§ Problem to solve
The expected output is an exact copy of each line from the line with "[33:49.70-33:50.70]" through the end of the data below, with no pictures in it.

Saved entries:
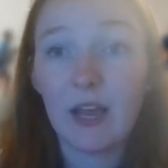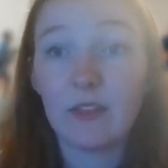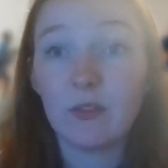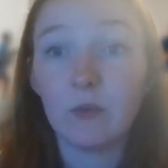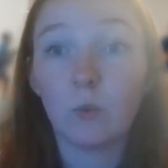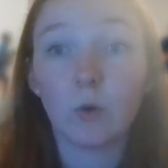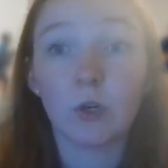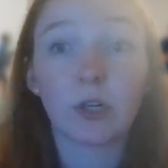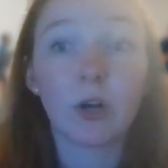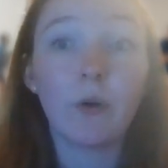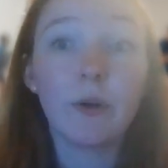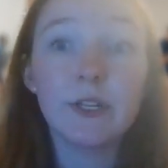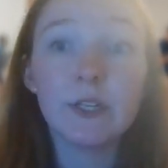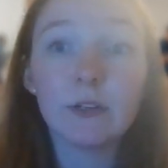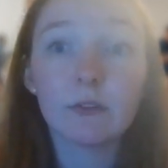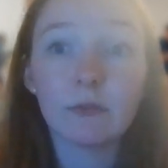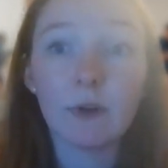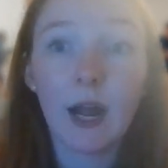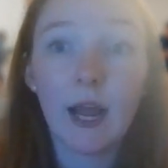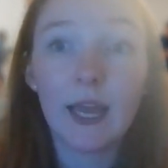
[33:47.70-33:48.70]
with we're going
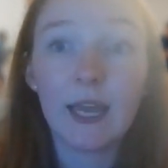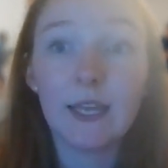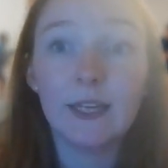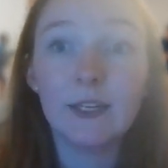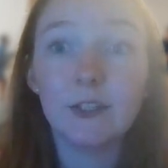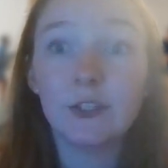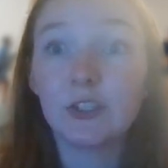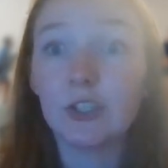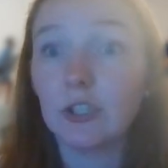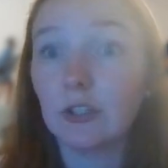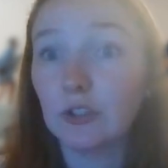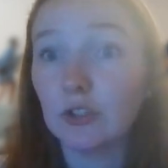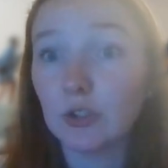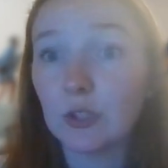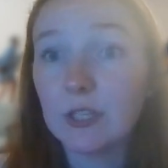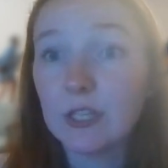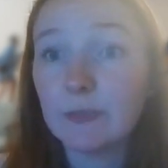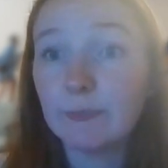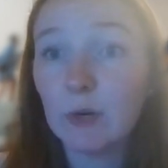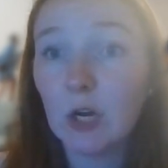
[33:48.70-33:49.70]
to write
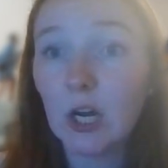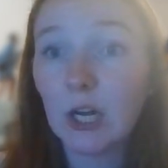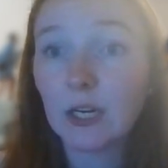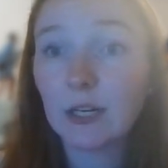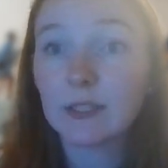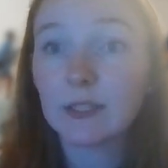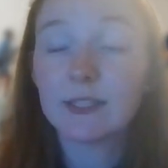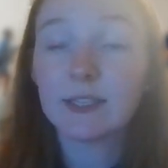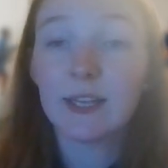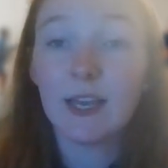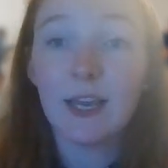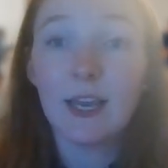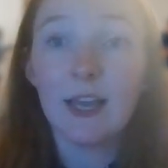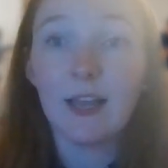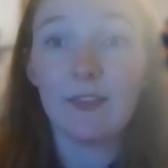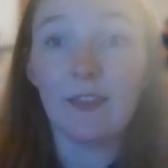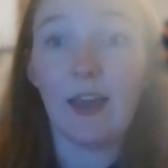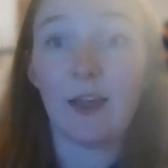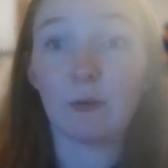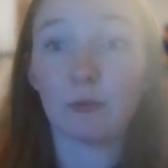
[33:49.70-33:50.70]
children's books
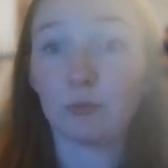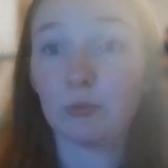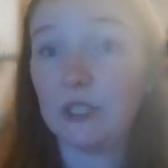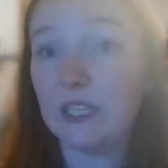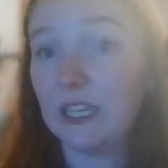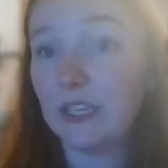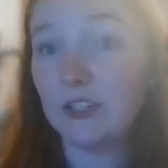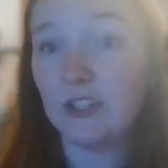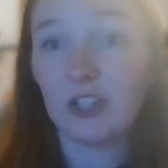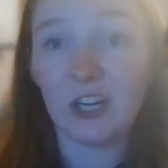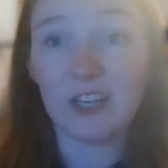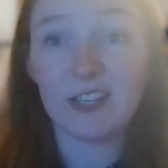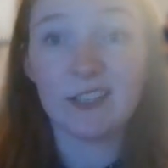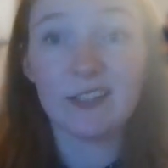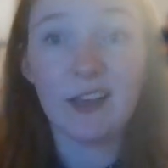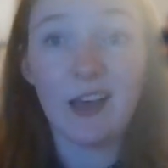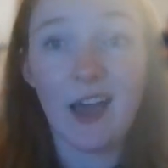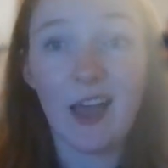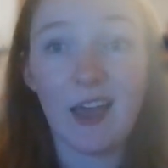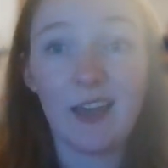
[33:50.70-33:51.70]
that read
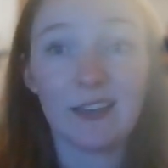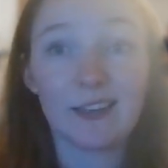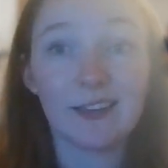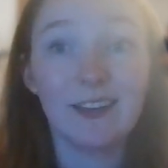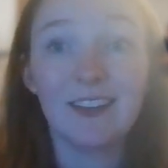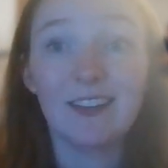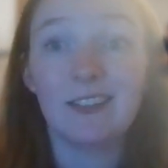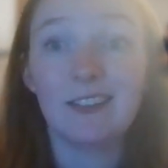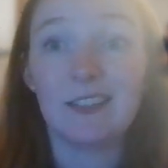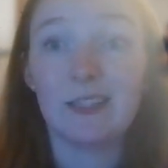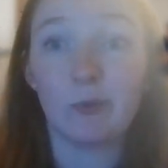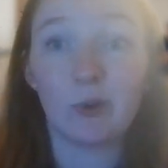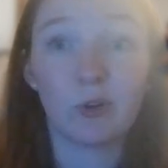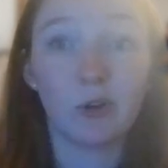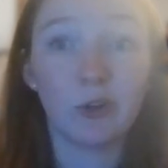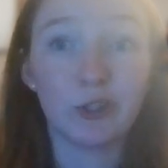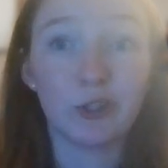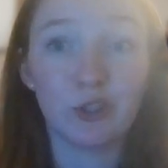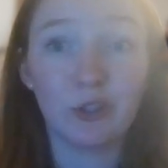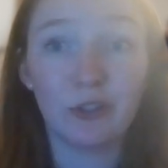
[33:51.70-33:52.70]
just like
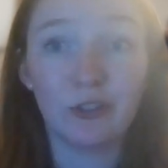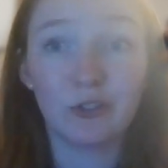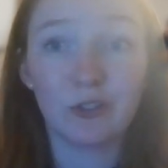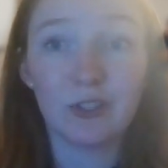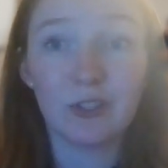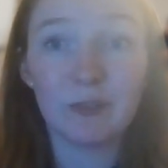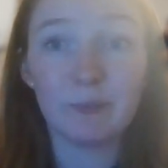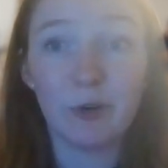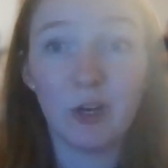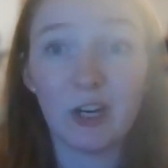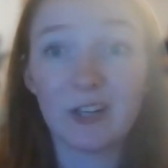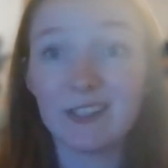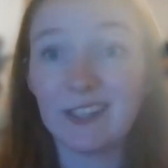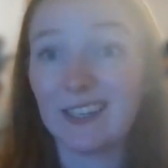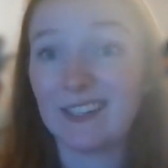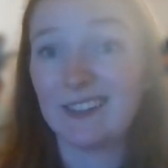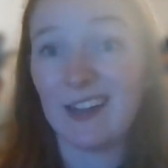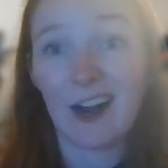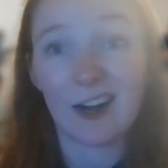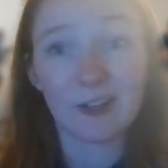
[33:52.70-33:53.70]
typical children's books
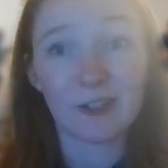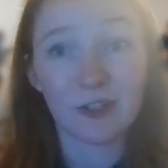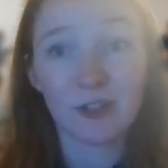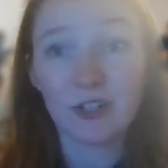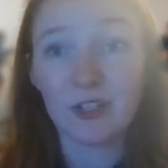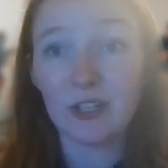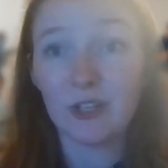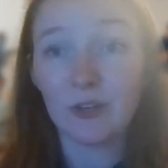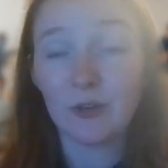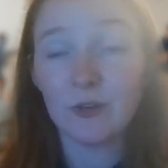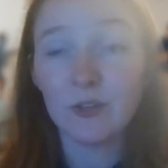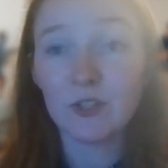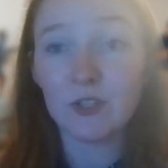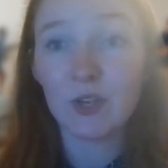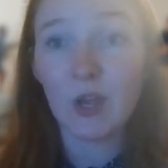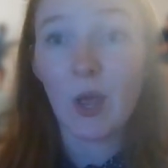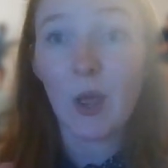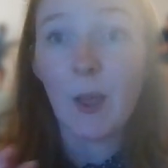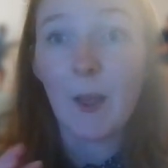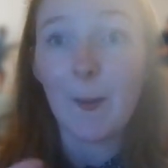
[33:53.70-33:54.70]
like Dr.
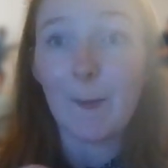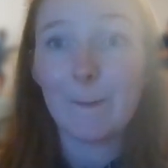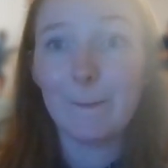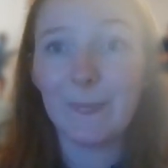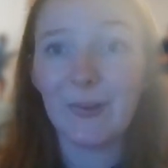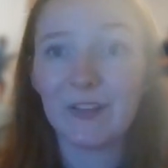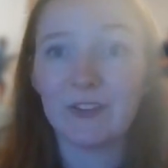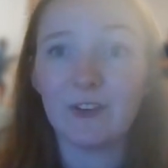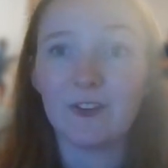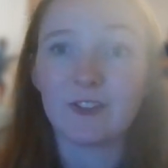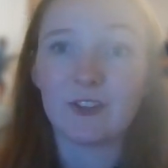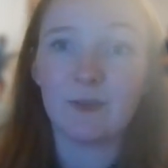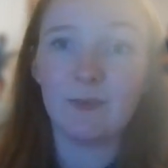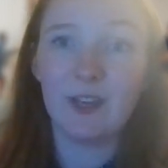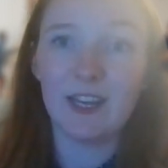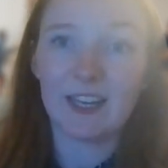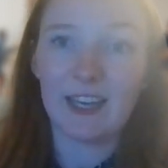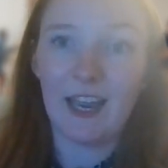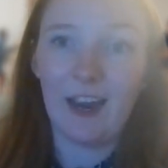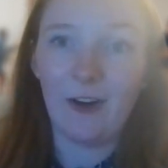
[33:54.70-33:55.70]
Seuss, but there's going
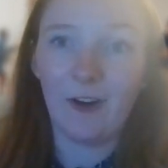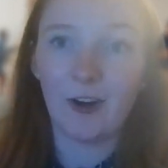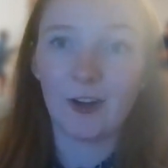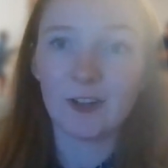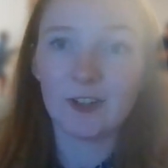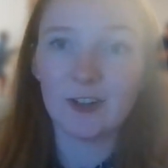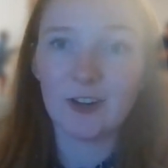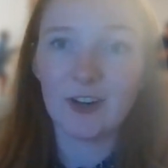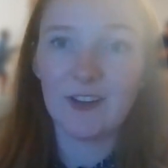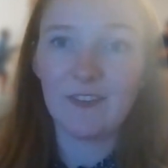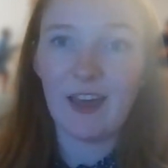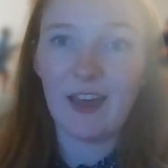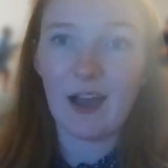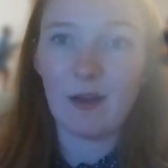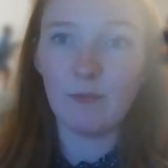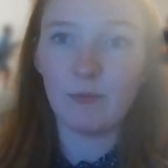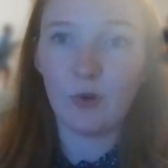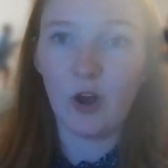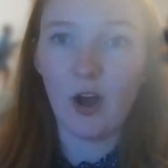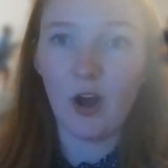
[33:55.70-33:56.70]
to be a character in
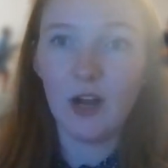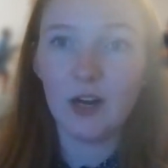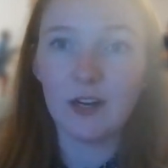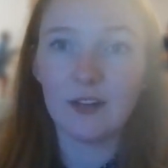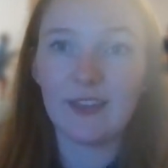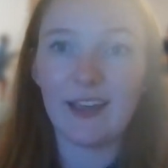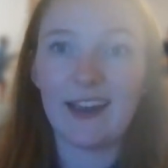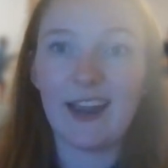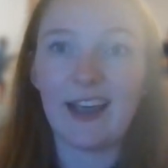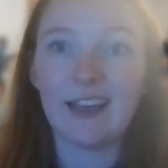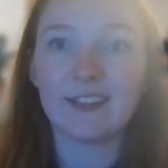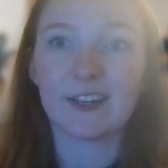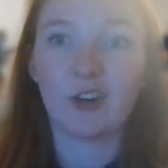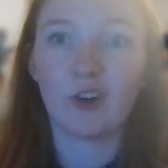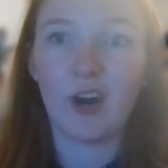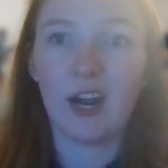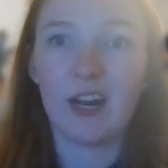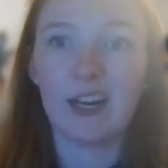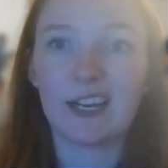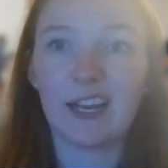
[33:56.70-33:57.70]
that book that has a
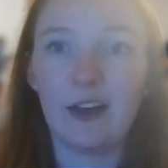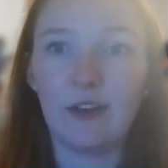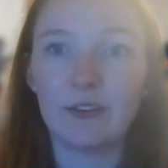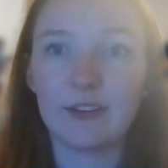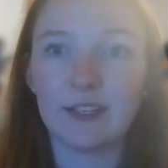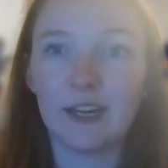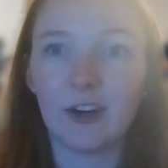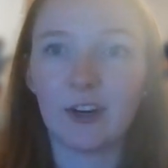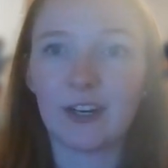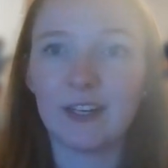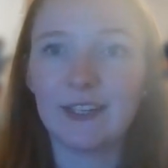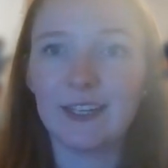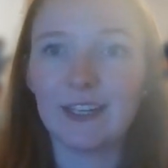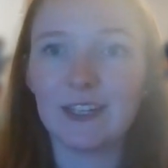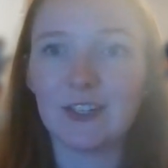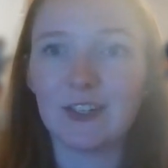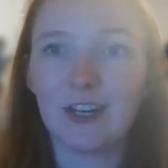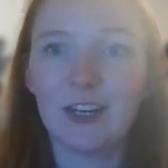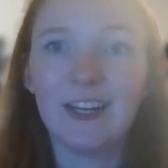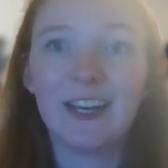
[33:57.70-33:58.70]
chronic healthcare
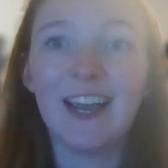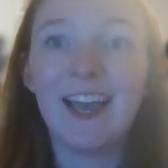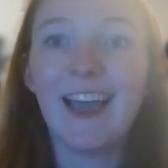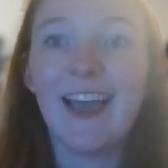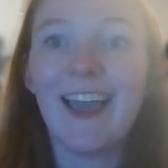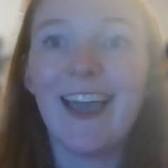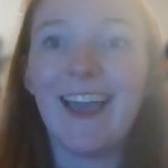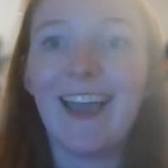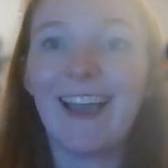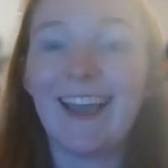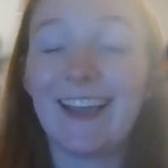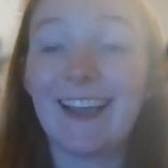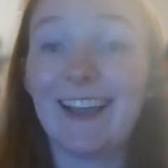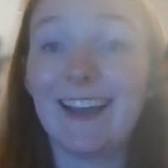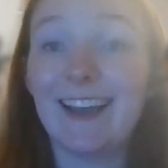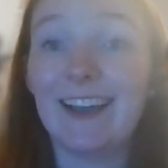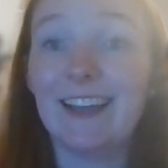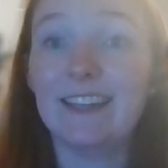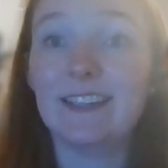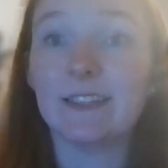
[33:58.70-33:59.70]
condition.
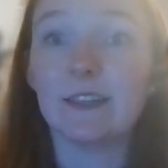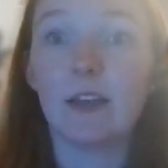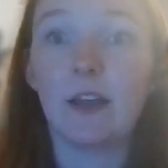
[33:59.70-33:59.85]
And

§ Task output
[33:49.70-33:50.70]
children's books
[33:50.70-33:51.70]
that read
[33:51.70-33:52.70]
just like
[33:52.70-33:53.70]
typical children's books
[33:53.70-33:54.70]
like Dr.
[33:54.70-33:55.70]
Seuss, but there's going
[33:55.70-33:56.70]
to be a character in
[33:56.70-33:57.70]
that book that has a
[33:57.70-33:58.70]
chronic healthcare
[33:58.70-33:59.70]
condition.
[33:59.70-33:59.85]
And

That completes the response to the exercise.